> Task to complete
Every record must be restated exactly. Drop the images.

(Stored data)
== Segment start ==

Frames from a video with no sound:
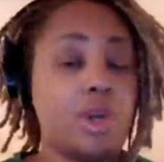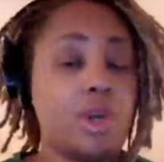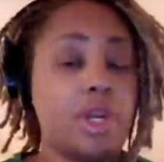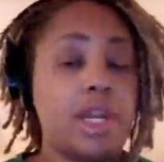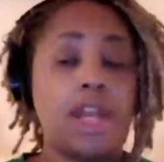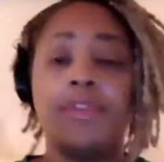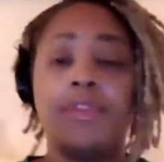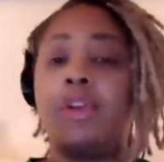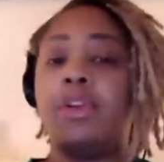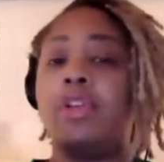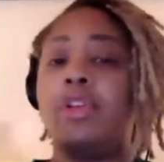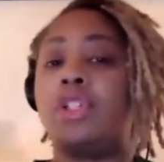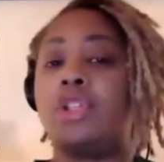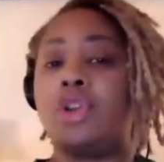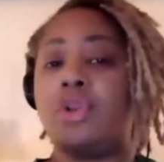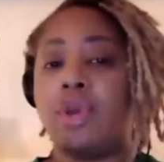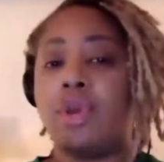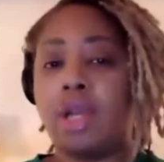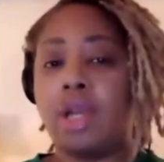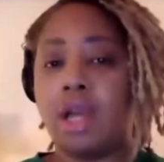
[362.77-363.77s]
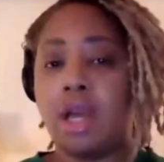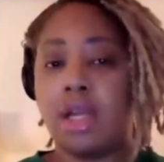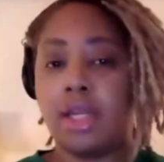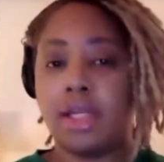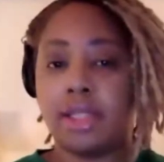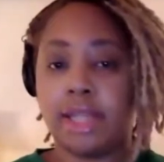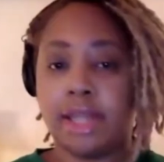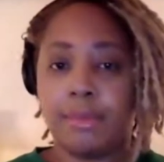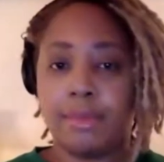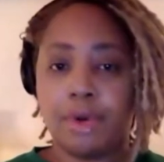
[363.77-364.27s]
whatever is going on
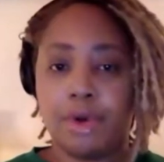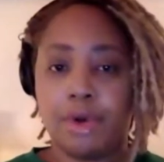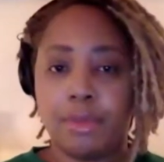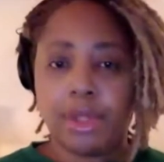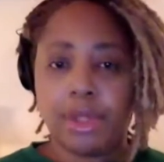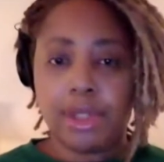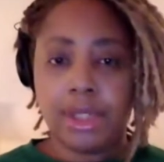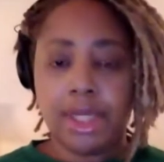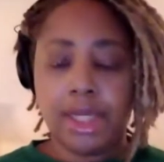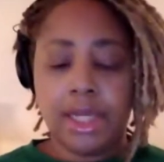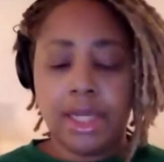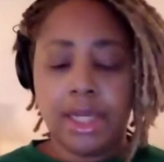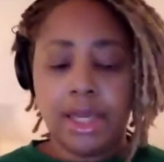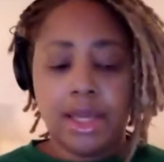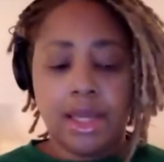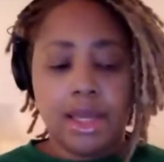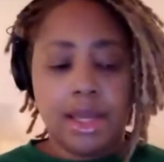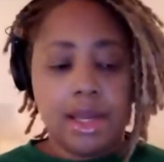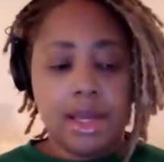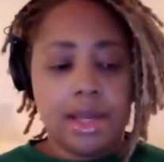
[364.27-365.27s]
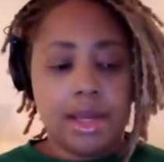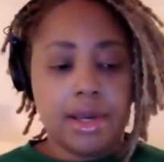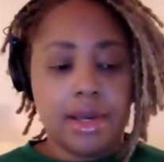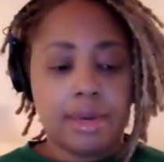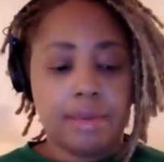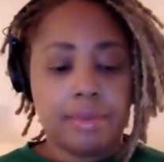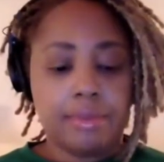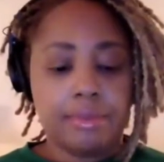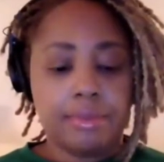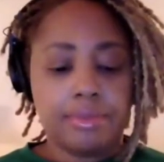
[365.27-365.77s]
at that moment.
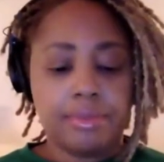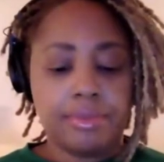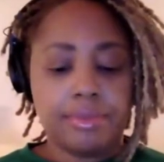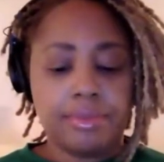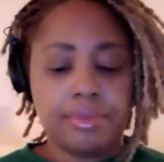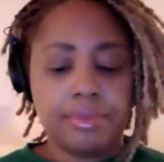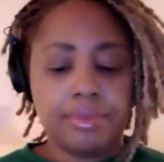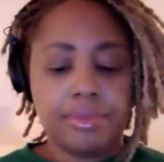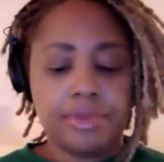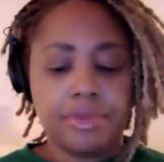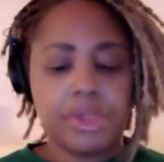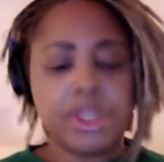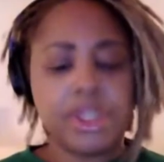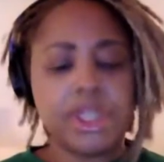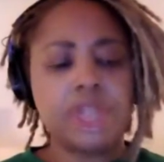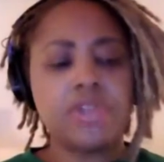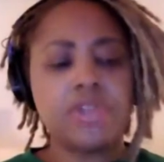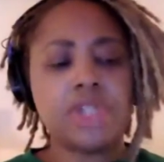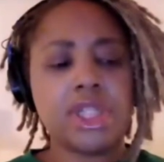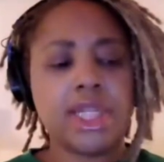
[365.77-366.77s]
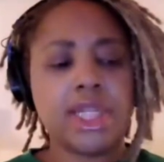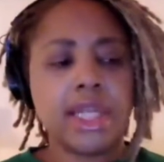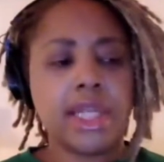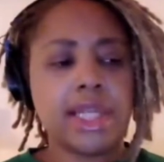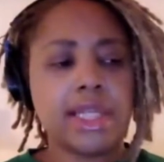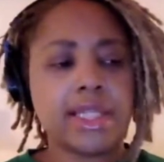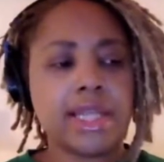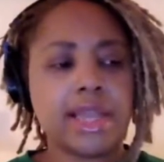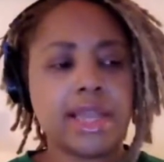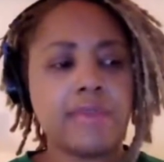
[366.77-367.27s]
Um, what's
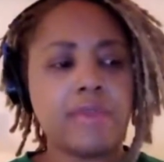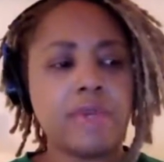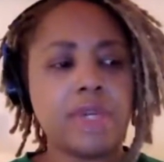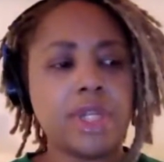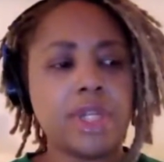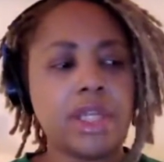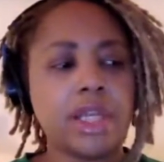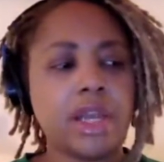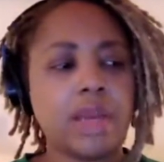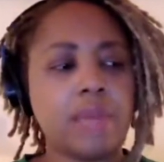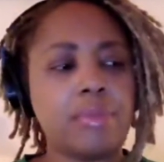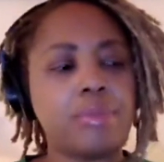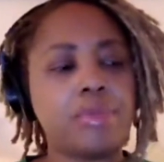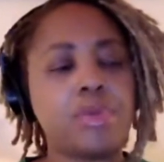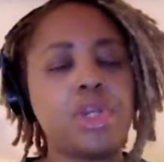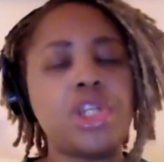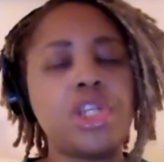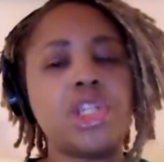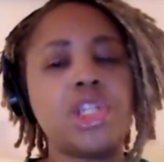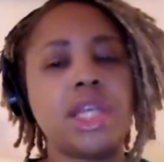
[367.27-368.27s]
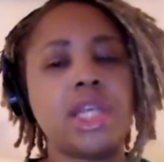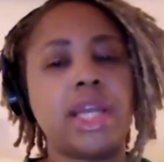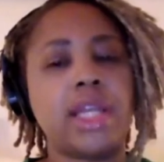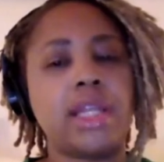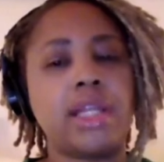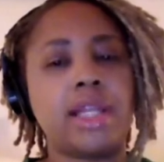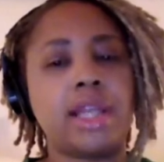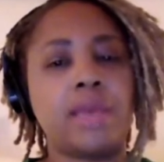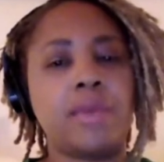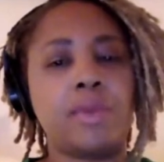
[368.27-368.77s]
interesting is I really
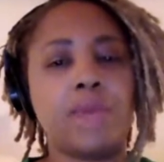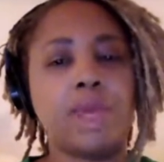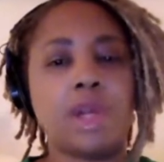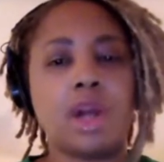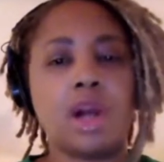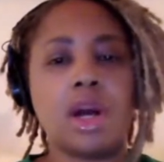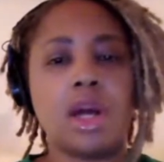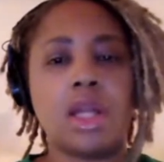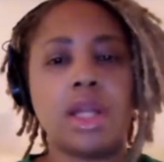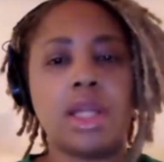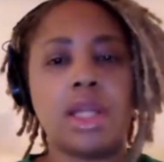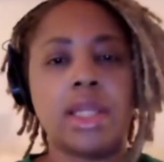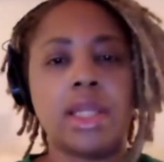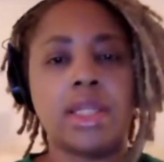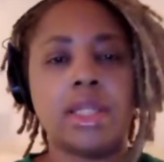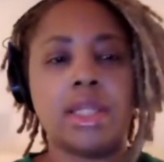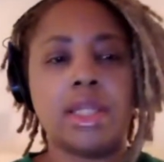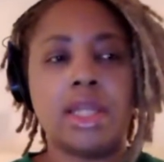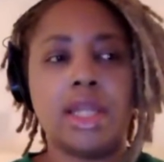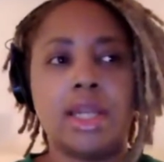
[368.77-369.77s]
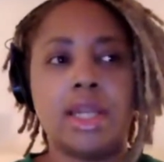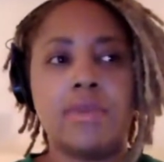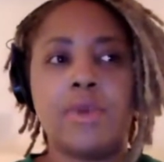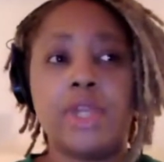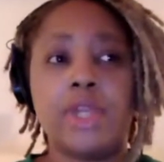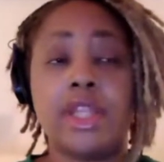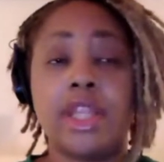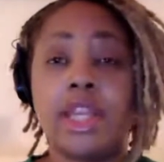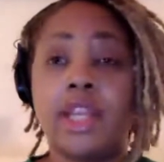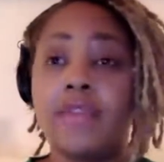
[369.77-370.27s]
appreciate that we call it,
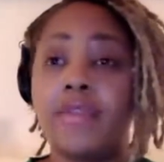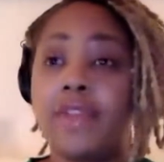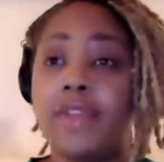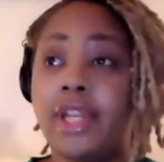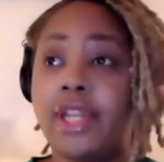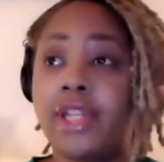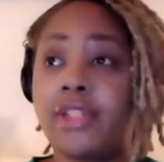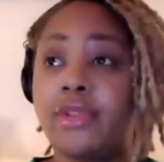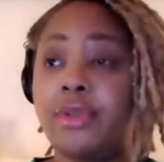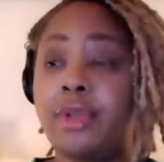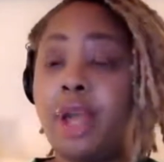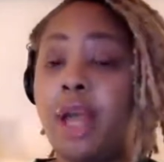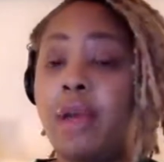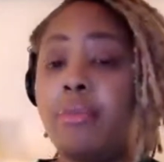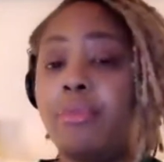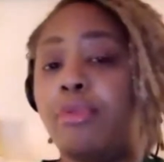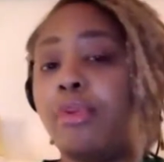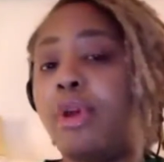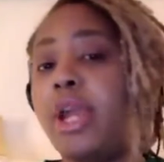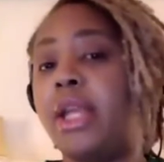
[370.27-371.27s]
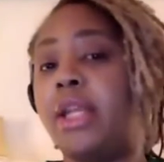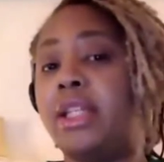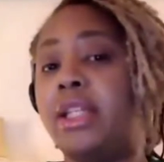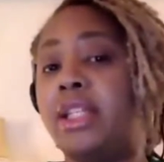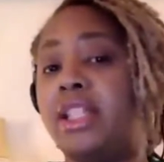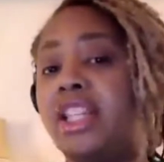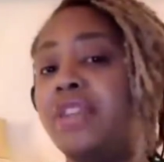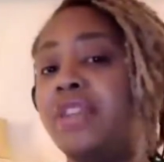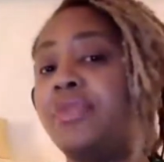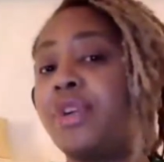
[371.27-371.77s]
we think of it as a brain
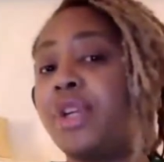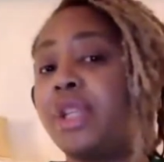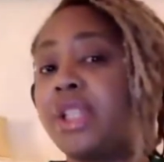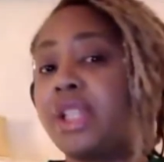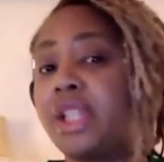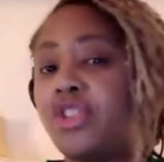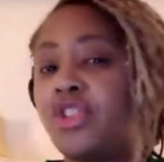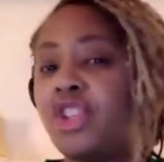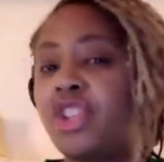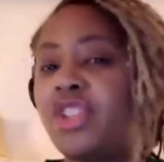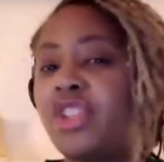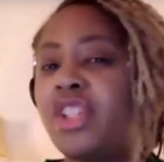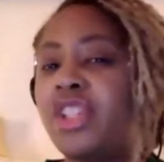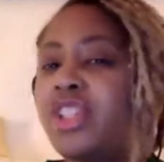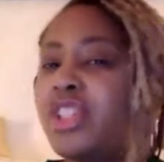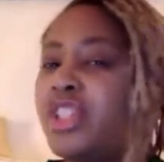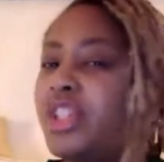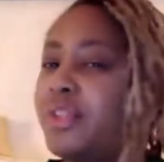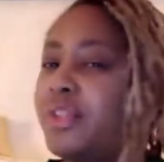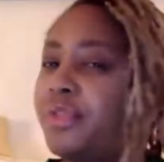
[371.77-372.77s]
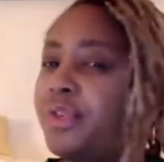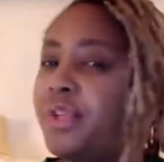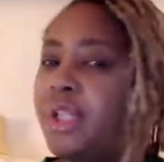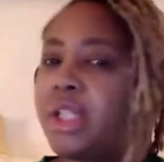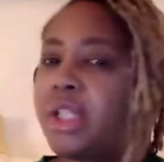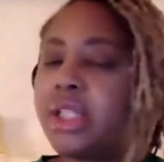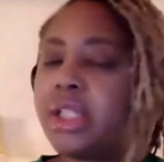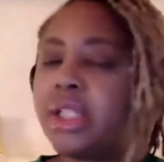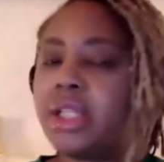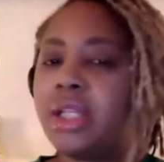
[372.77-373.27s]
difference. It's just a
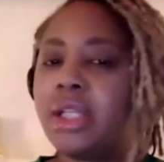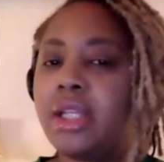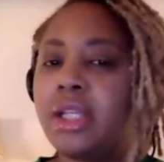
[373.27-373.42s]
difference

== Segment end ==

> Exercise response
Frames from a video with no sound:
[362.77-363.77s]
[363.77-364.27s]
whatever is going on
[364.27-365.27s]
[365.27-365.77s]
at that moment.
[365.77-366.77s]
[366.77-367.27s]
Um, what's
[367.27-368.27s]
[368.27-368.77s]
interesting is I really
[368.77-369.77s]
[369.77-370.27s]
appreciate that we call it,
[370.27-371.27s]
[371.27-371.77s]
we think of it as a brain
[371.77-372.77s]
[372.77-373.27s]
difference. It's just a
[373.27-373.42s]
difference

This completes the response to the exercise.